--- START ---

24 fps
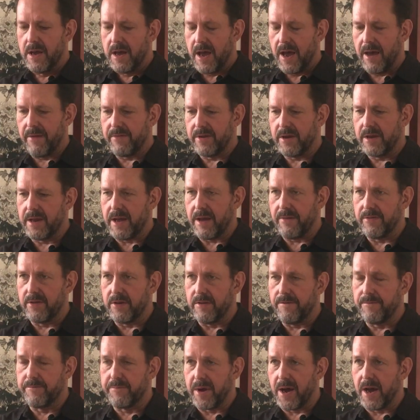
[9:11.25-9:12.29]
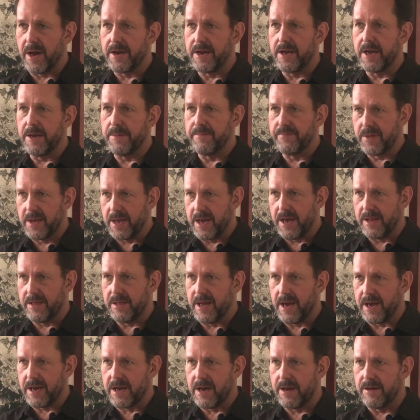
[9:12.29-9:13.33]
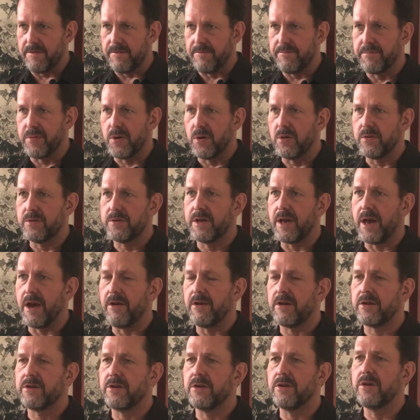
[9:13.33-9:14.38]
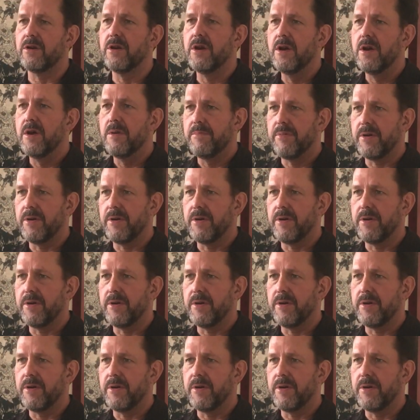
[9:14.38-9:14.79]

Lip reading: having it have enough body and that kind of bold character,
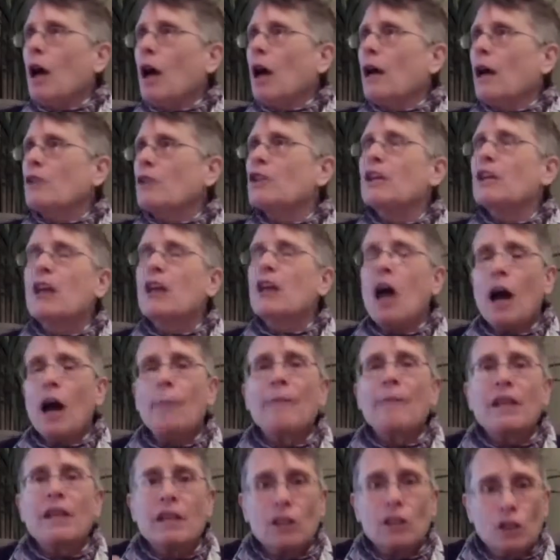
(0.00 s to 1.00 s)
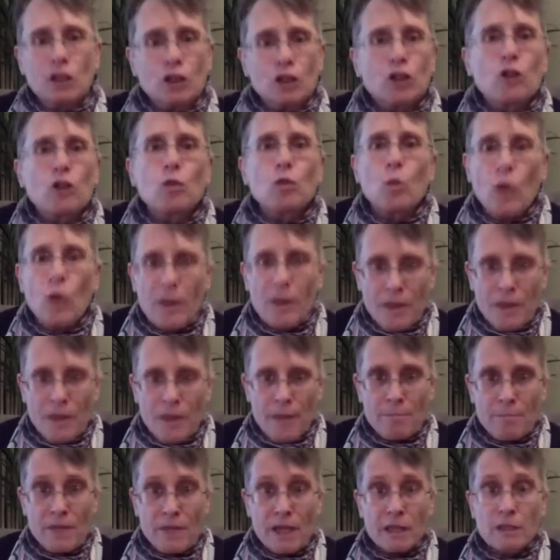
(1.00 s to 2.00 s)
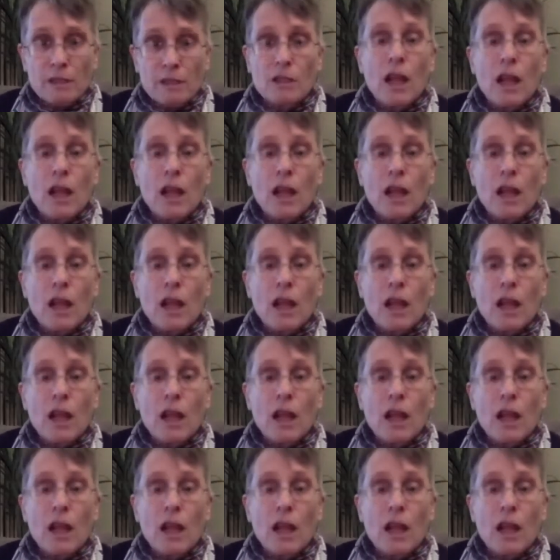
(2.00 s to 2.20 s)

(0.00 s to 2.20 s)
to come in and learn what that means.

--- END ---

What you need to do: Both the line containing "(0.00 s to 1.00 s)" and the last line of the listing above belong in the copy, along with every line between them; retype them exactly and omit the pictures.

Exercise solution:
(0.00 s to 1.00 s)
(1.00 s to 2.00 s)
(2.00 s to 2.20 s)

(0.00 s to 2.20 s)
to come in and learn what that means.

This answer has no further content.